- **WORK ITEM**: Print what the records say exactly, and omit the pictures.

====

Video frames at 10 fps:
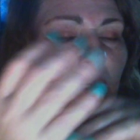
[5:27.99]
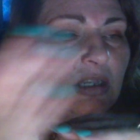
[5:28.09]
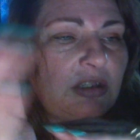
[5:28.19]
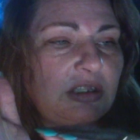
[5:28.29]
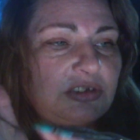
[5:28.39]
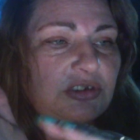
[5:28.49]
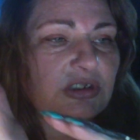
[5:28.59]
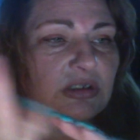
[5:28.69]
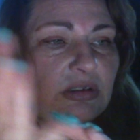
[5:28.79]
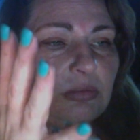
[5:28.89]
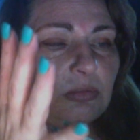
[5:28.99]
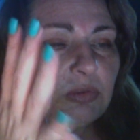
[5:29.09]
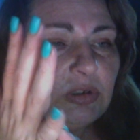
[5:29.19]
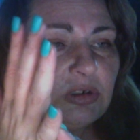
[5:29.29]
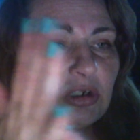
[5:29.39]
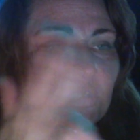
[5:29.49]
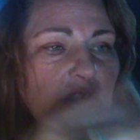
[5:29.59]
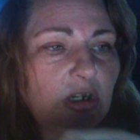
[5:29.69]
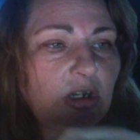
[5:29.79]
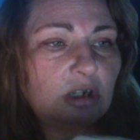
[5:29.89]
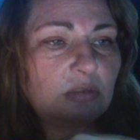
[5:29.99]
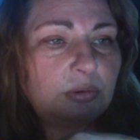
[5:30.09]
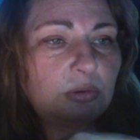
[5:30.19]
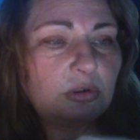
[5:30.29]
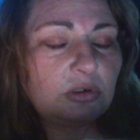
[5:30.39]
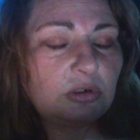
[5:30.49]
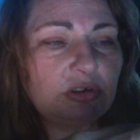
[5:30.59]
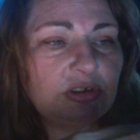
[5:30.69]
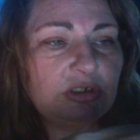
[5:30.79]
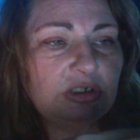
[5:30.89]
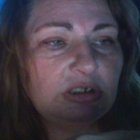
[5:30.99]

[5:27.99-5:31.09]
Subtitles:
It will not clog pores.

====

- **ANSWER BELOW**:
Video frames at 10 fps:
[5:27.99]
[5:28.09]
[5:28.19]
[5:28.29]
[5:28.39]
[5:28.49]
[5:28.59]
[5:28.69]
[5:28.79]
[5:28.89]
[5:28.99]
[5:29.09]
[5:29.19]
[5:29.29]
[5:29.39]
[5:29.49]
[5:29.59]
[5:29.69]
[5:29.79]
[5:29.89]
[5:29.99]
[5:30.09]
[5:30.19]
[5:30.29]
[5:30.39]
[5:30.49]
[5:30.59]
[5:30.69]
[5:30.79]
[5:30.89]
[5:30.99]

[5:27.99-5:31.09]
Subtitles:
It will not clog pores.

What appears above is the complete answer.